How Bernard-Henri Lévy Started the Libyan War

Written by Ulf Gartzke on Sunday March 27, 2011

The biggest push for Sarkozy's decision to intervene in Libya may have come from left-wing celebrity philosopher Bernard-Henri Levy.

This weekend’s Financial Times contains a revealing article detailing French President Nicolas Sarkozy’s recent unilateral decision to grant diplomatic recognition to Libya’s ragtag rebel movement – an important step in his aggressive campaign to push for and lead the ongoing military intervention against Colonel Qaddafi’s government. In her piece, “Sarko’s Lofty Ambition”, FT Paris Bureau Chief Peggy Hollinger reveals that left-wing celebrity philosopher Bernard-Henri Lévy – usually referred to as “BHL” – called Sarkozy directly from the rebel stronghold of Benghazi to get the President to recognize Libya’s “National Transitional Council”.

According to an unofficial Sarkozy advisor speaking on condition of anonymity:

Bernard-Henri rang him from Benghazi to tell him that French flags were everywhere. He told him that if he allowed a bloodbath there the blood would stain the French flag. That really affected him.

After talking to BHL, President Sarkozy – who (in Hollinger’s words) “likes nothing better than a crisis, a fight, and a gamble” – decided to unilaterally grant diplomatic recognition to the Libyan rebels and formally receive their representatives at the Elysée (a meeting also attended by BHL). Sarkozy’s impulsive move not only caused considerable tensions with France’s EU partners (particularly in Berlin) but was apparently not even coordinated with his own foreign minister Alain Juppé. In addition, the president’s ruling center-right UMP party was also kept in the dark.

By aggressively taking the lead in Libya, embattled President Sarkozy clearly hopes to shore up his political fortunes on the home front. Facing the worst approval ratings of any French president ever, Sarkozy is even at risk of being eliminated in the first round of the next presidential elections which are scheduled for April 2012.  Current opinion polls have him finishing third after top-rated National Front leader Marine Le Pen and Socialist heavyweight and current IMF Managing Director Dominique Strauss-Kahn. Knowing full well that the vast majority of French voters support Operation Odyssey Dawn and view it as a welcome opportunity to reassert France’s leadership on the global stage, Sarkozy is desperately trying to cast himself in the tradition of General Charles de Gaulle.

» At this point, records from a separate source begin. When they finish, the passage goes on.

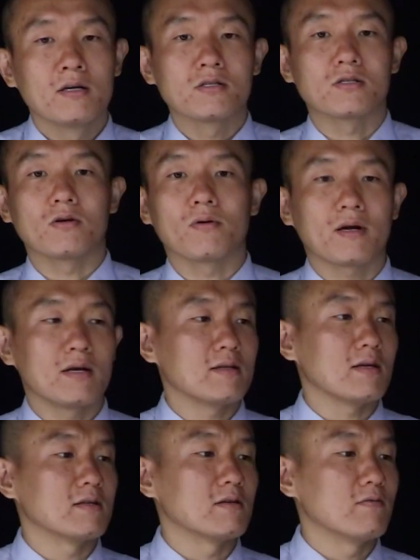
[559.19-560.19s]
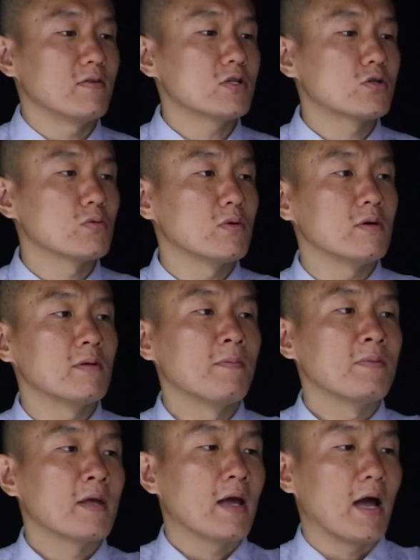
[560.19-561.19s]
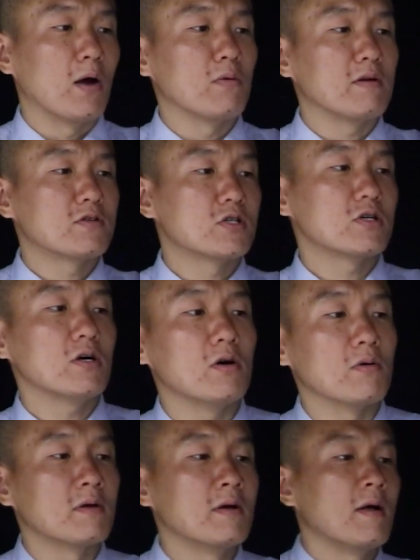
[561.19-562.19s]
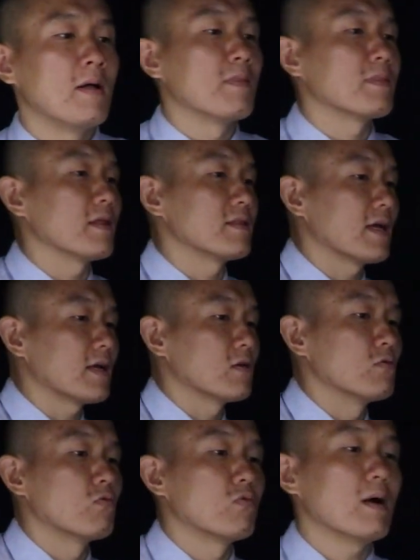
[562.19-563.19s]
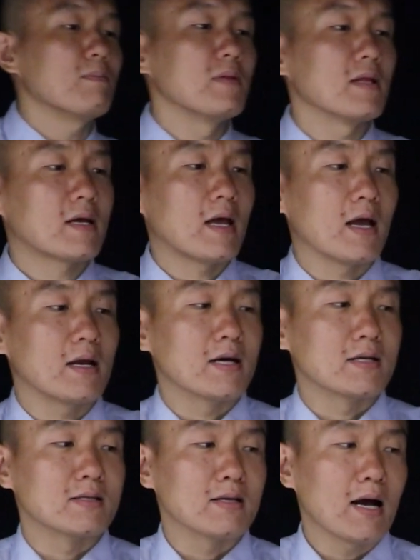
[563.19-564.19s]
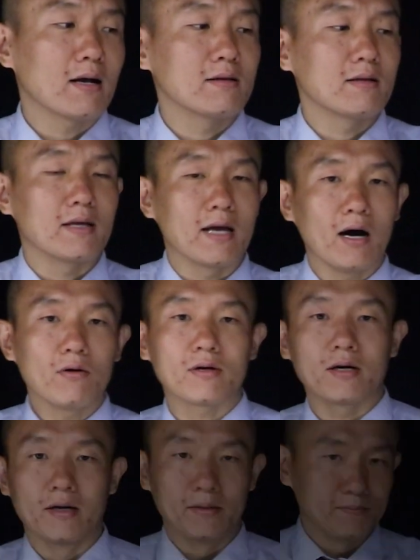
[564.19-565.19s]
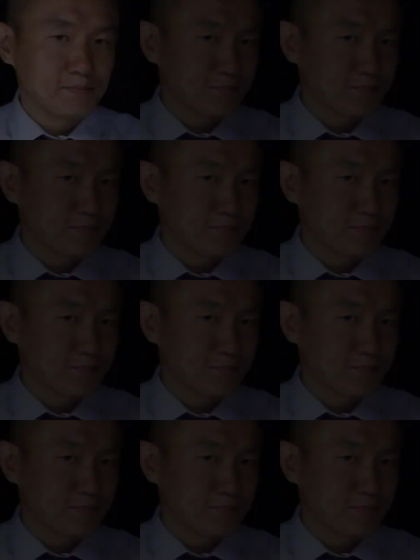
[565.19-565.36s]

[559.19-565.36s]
so can the individual, and we've shown that they can replicate exactly the outcome.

Like de Gaulle, Sarkozy is attempting to successfully promote France’s “grandeur nationale” in the hopes that this will also boost his own political standing (and historic legacy) as a strong and independent-minded leader. However, in sharp contrast to Sarkozy, de Gaulle was a hard-nosed realist who first and foremost pursued a national-interest-based foreign and security policy. While acting unilaterally where necessary, the conservative de Gaulle would probably turn in his grave if he saw how his political heir allowed a “gauche caviar” celebrity philosopher to hijack French foreign policy and drag the country into a civil war on the side of rebels whose leaders and ultimate agenda we know little about.

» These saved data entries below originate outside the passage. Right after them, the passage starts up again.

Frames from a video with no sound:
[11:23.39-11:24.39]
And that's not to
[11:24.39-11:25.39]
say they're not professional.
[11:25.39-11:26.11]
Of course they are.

Unfortunately, BHL’s recent Libya adventure is not the first time that left-wing humanitarian interventionists have shaped French (conservative) foreign and security policy-making. After taking office in May 2007, President Sarkozy picked Socialist socialite Bernard Kouchner to serve as foreign minister in Prime Minister François Fillon’s newly formed conservative UMP government. Interestingly, Bernard Kouchner, the founder of Médecins Sans Frontieres (MSF) and an aggressive proponent of humanitarian interventions around the world, was soon kicked out of his party for crossing political lines.

Speaking at an EU summit in Brussels last Thursday, President Sarkozy went so far as to threaten other leaders around the world with military intervention in the case of human rights violations:

Every ruler should understand, and especially every Arab ruler should understand, that the reaction of the international community and of Europe will from this moment on each time be the same: we will be on the side of peaceful protesters who must not be repressed with violence.

General de Gaulle, in contrast, would never have signed off on such a sweeping statement to commit France’s already waning political and military resources in pursuit of a vaguely defined foreign and security agenda so detached from the country’s core national interests.